あと一歩で階段を上り切る。

すぅっと息を吸って上り切ったと同時、暁先輩にスマホを見せた。

生徒専用非公式SNSアプリ“Speaks”の画面を見せて。


“あなたの好きな人を思いっきり笑わせてほしい#青春リクエスション”


「叶えて、もらえませんか?」

「えっとー、由夢ちゃんこれは…」

「私のリクエストです!青リクメンバーのリクエストは受け付けてませんか?」

暁先輩が困ったように人差し指でポリポリと頬を掻いた。悩んだ表情を見せ、はぁっと息を吐いてから私の方を見た。

「…由夢ちゃんのリクエストを受けることは可能だよ。だけどルールとして、相手を特定してはいけないから“あなたの好きな人”に向けて叶えてあげることは出来ないかな」

「そうですか?…でも“あなたの好きな人”なんて人それぞれじゃないですか!」

これは暁先輩お得意の屁理屈、これだけ一緒にいるんだ私だって覚えてしまった。

これはこんな時使うものでしょ?

そう言われて暁先輩が少し驚いた顔をしたから、にひっと笑てみせた。

「だから暁先輩の好きな人…、花絵先輩のこと笑わせてあげてください。

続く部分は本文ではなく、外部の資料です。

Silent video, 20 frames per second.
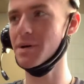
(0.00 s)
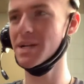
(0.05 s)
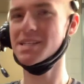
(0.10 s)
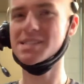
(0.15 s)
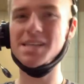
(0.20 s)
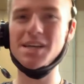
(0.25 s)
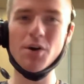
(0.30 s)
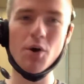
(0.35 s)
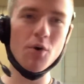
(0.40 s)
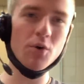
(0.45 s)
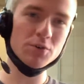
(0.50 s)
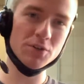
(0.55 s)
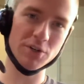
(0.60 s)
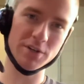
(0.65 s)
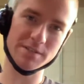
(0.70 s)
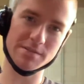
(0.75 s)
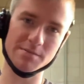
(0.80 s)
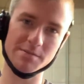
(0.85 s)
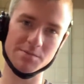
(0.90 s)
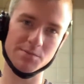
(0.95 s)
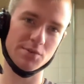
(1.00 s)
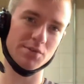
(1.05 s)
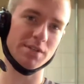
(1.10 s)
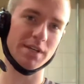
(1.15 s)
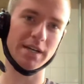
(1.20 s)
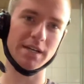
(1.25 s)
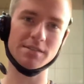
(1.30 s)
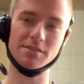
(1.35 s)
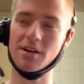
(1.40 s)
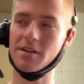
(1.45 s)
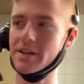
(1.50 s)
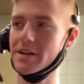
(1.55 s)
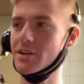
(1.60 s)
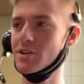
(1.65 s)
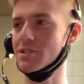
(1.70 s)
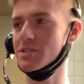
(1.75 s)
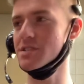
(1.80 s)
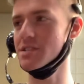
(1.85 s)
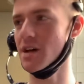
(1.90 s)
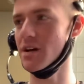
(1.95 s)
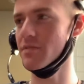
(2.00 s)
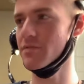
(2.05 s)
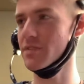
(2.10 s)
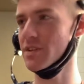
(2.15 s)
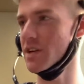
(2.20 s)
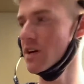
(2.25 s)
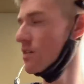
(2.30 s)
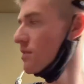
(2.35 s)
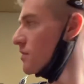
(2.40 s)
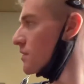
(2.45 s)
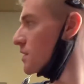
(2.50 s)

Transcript: But it's like old Christmas music. It's not like good stuff, you know?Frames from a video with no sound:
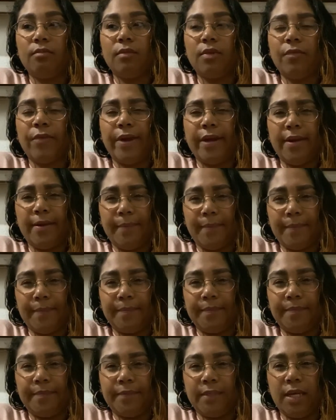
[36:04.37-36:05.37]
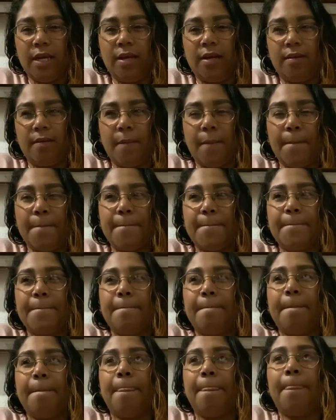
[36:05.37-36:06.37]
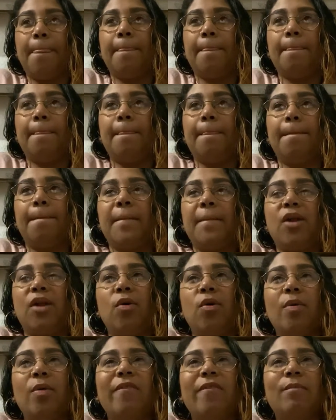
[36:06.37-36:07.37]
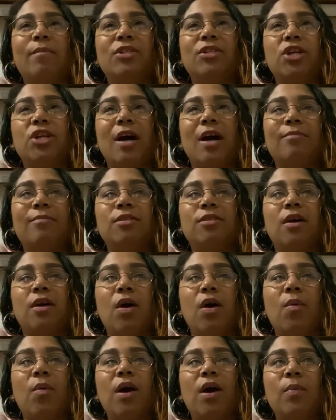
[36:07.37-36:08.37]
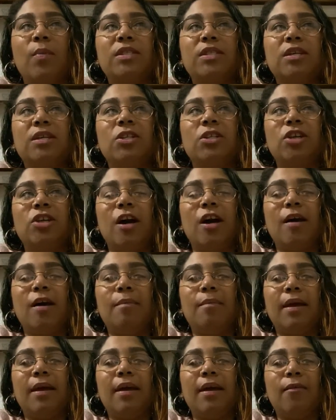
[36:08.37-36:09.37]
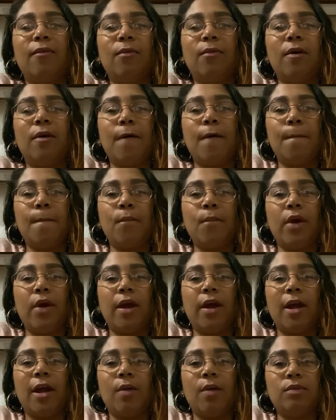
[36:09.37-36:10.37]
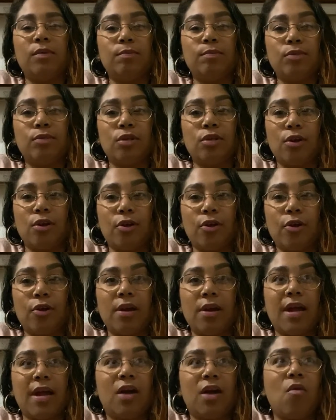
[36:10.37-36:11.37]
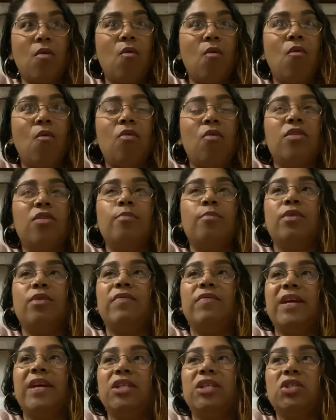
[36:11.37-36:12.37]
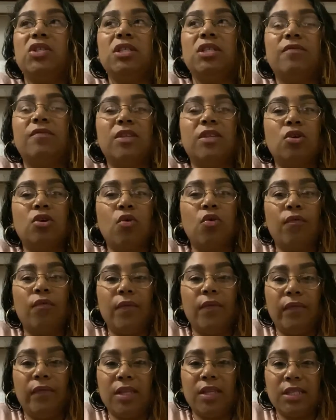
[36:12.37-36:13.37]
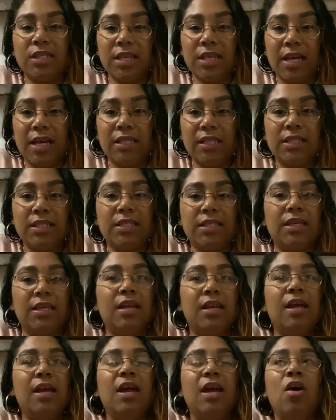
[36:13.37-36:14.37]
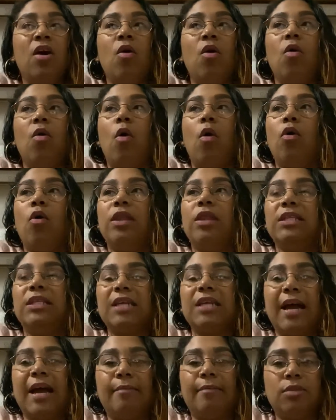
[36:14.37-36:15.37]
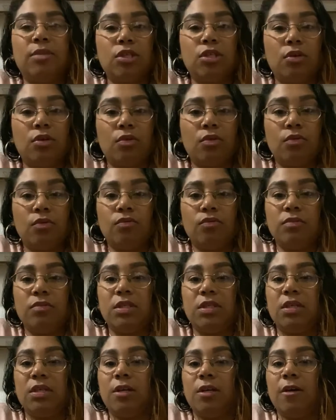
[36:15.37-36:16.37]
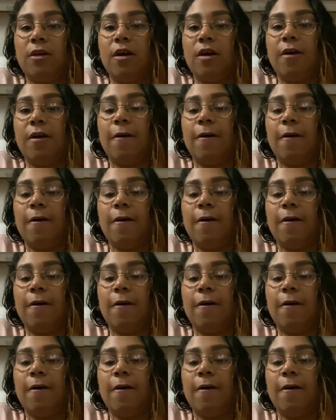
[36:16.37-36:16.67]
Right? Yeah. I know I went from a job. I went to a job like where I was supposed to learn like all the abbreviations of the whole 50 states and all the time zones. TheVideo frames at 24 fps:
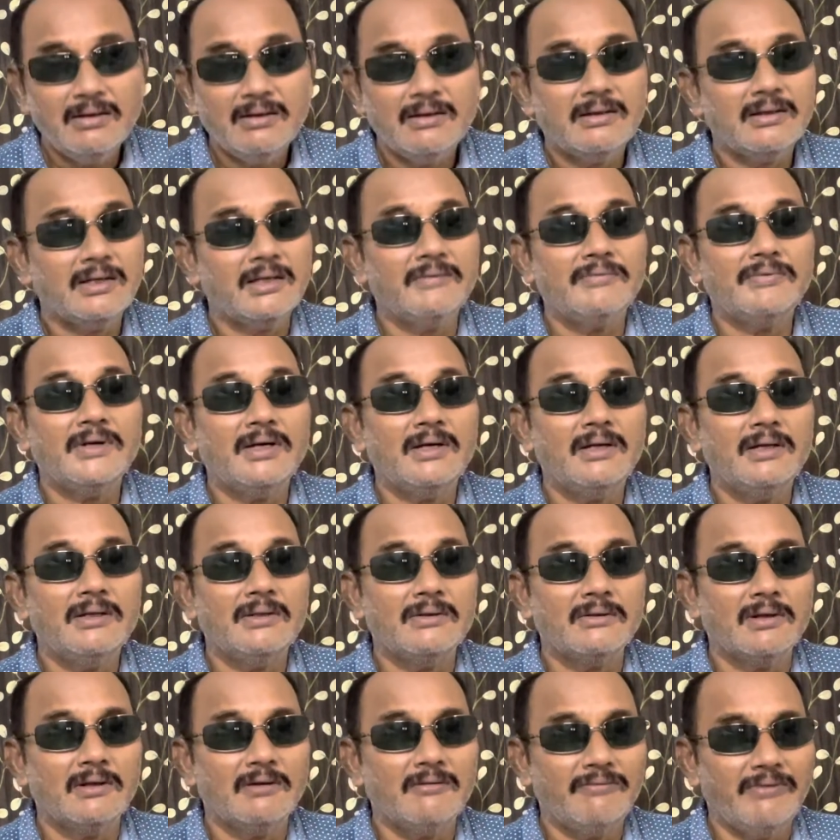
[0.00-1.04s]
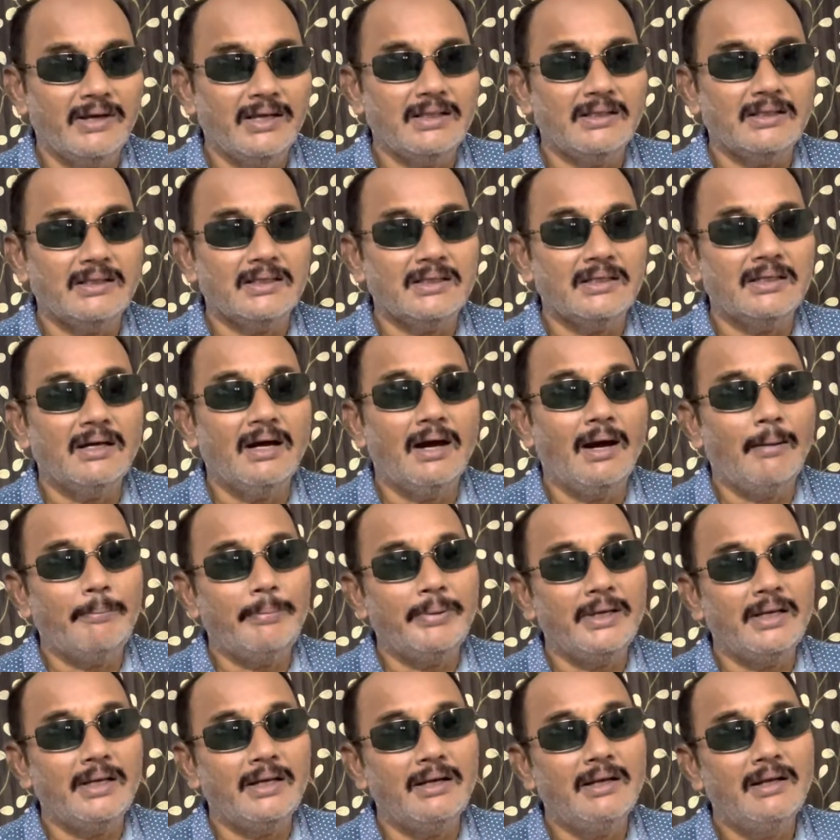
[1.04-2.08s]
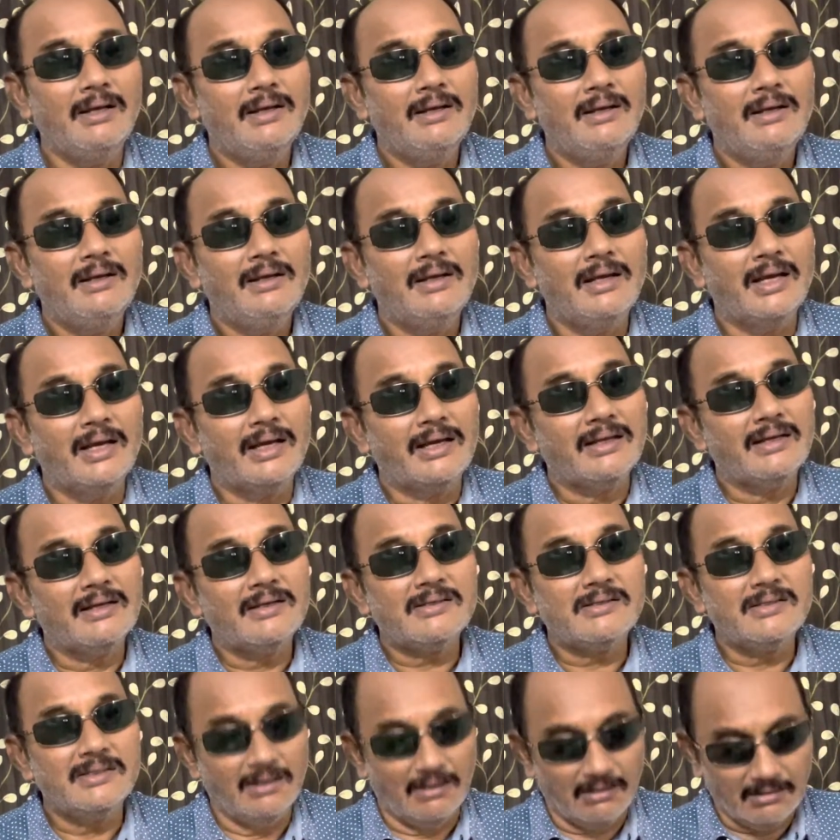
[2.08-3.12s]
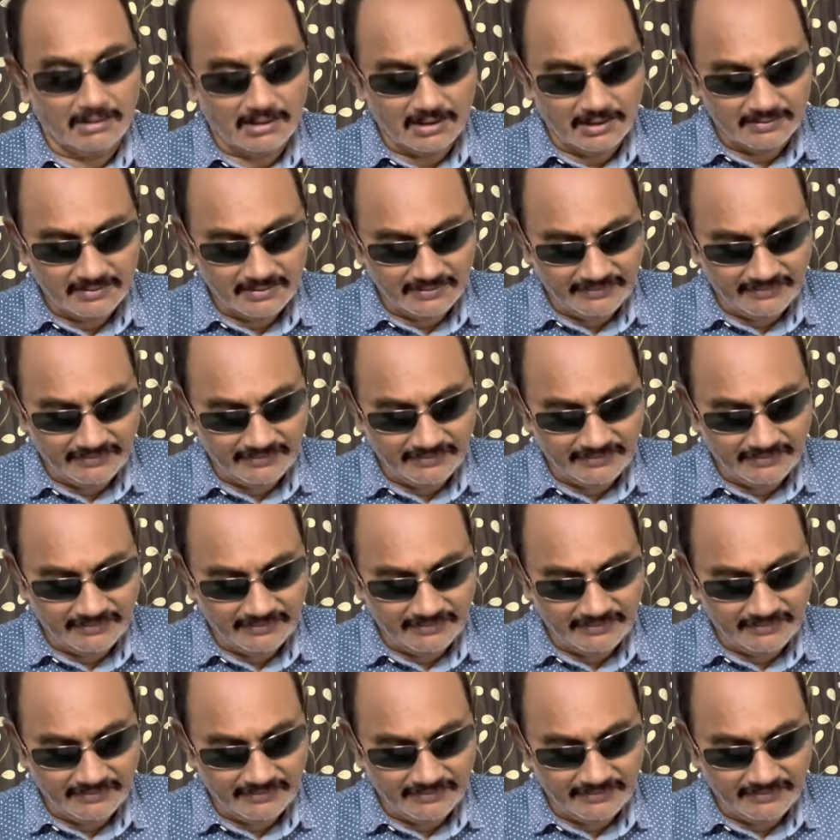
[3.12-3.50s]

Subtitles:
definitely you can file the appeal against the order of the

思いっきり、笑わせてあげてください!」


これが私の暁先輩への気持ち、最後に届けたい想い。


いつもは自信満々で胸を張っている暁先輩が視線を落として足元を見た。

「……もうずっとそうしてきてるつもりなんだけどね。笑った顔がもう一度見たくて、…だけどもうどうしたらいいかわからないんだよ」

にこりとも微笑んでくれなかった。

「俺は由夢ちゃんが思ってるほどすごい人じゃないんだ」

眉をハの字に、申し訳なさそうに…謝ってるみたいだった。

「簡単ですよ」

くるっと向きを変えて歩き出す、暁先輩に背を向けて生徒会室までの廊下を歩く。その後ろでゆっくり暁先輩も歩き出した。

「きっと暁先輩が思ってるほど難しくないんですよ」

これまでたくさんのことをやってきた、花絵先輩だって青春リクエスションのメンバーだから。

いつも無表情で時々キツイことも言ってたけど、絶対に嫌とは言わなかった。


楽しかったんですよね?

おもしろいって思ってたんですよね?



だからずっと花絵先輩は暁先輩と一緒にいたんですよね?



花絵先輩しかダメなんです。


花絵先輩にだって暁先輩しかダメなんです。



悔しいけど…


もうすぐ生徒会室の前だ。

暁先輩に微笑んで見せた。

「結局最後は勇気、ですよね!」


私だって好きな人には笑っててほしい。

私の想いが届かなくても、せめて笑っててほしいです。



暁先輩、だからあなたも笑って。